Ada banyak jenis karya yang bisa kami pajang dalam mading. Biasanya, tulisan karangan siswa yang paling banyak. Namun, cerita bergambar (cergam), komik, dan beberapa Do It Yourself  (DIY) juga bisa dipajang.
Jika sedang ada tugas membuat kliping mengenai materi IPA dan IPS, karya mereka pun bisa jadi informasi penting dalam mading. Asalkan ada komposisi pas dalam mading diantara berbagai karya tersebut, maka isi dari mading masih bisa diambil dari tugas siswa.
Beda cerita ketika ada penilaian suatu lomba semisal Adiwiyata atau lomba lain. Maka, guru biasanya akan turun langsung menangani mading. Guru pun berjibaku menata sedemikian rupa agar mading bisa tertata dengan baik.
Di tengah pandemi dan pembelajaran daring seperti ini, harus diakui bahwa mading bukanlah prioritas di dalam pembelajaran. Siapa yang akan membaca mading toh pembelajaran dilakukan di rumah?
Mading pun banyak yang terbengkalai. Sarang laba-laba dan hewan lain akan mulai menjadi tempat asyik untuk berkembang. Kertas di dalam mading mulai berubah menjadi kuning dan berdebu. Tulisan di dalamnya mulai tak terbaca jelas hingga akhirnya menyisakan lembaran kertas tanpa makna.

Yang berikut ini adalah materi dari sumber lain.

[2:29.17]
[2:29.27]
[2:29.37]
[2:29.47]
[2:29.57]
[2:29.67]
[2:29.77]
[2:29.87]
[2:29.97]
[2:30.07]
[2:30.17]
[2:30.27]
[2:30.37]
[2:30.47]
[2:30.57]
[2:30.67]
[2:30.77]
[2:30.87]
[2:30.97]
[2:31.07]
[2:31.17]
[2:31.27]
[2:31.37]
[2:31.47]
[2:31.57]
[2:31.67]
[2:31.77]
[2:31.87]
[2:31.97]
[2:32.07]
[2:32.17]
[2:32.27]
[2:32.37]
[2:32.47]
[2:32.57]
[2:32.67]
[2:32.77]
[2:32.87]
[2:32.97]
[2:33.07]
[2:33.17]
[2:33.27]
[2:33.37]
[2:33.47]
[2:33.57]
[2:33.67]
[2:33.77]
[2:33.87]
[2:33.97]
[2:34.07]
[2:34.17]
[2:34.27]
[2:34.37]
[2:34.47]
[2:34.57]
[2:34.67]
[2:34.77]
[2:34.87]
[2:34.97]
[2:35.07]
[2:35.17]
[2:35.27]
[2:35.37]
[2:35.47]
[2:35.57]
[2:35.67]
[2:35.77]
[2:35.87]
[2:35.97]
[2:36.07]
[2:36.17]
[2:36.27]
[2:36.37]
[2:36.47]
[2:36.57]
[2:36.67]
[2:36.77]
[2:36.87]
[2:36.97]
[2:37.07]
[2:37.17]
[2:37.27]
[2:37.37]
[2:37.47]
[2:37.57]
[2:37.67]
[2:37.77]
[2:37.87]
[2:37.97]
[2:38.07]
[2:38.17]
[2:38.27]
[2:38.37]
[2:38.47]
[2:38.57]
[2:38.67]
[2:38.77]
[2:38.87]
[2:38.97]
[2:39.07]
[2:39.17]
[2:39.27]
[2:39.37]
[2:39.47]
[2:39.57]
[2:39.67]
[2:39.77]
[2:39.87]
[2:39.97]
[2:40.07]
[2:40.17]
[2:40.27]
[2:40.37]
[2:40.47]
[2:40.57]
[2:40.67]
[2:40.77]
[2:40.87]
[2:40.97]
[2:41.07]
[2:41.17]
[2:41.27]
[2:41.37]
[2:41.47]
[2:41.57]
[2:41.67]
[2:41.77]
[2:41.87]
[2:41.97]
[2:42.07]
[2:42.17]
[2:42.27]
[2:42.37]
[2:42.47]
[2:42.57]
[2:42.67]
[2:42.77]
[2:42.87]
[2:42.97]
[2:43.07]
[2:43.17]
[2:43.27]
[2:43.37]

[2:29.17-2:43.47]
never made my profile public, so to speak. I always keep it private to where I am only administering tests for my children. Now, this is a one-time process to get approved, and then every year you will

Tidak hanya itu, kebanyakan tugas pun hanya berupa tugas online. Siswa hanya perlu memotret foto tugas yang diminta sang guru. Tidak lagi mengumpulkan dalam bentuk fisik walau ada juga beberapa guru yang masih meminta tugas fisik dari siswa mereka. Tentu, dengan tak adanya tugas fisik yang dikumpulkan, maka guru pun tak memiliki bahan untuk mengisi mading.
Dengan tidak menjadi prioritas, maka mading pun tidur semantara waktu di masa pandemi ini. Ia sering terabaikan di tengah berbagai teori seputar bagaimana pendidikan tetap berjalan. Padahal, jika sang guru bisa meluangkan waktu, ia masih bisa mengisi mading di sekolahnya. Ia bisa memoto mading tersebut ke WAG siswa dan wali murid. Mereka bisa membacanya dengan baik.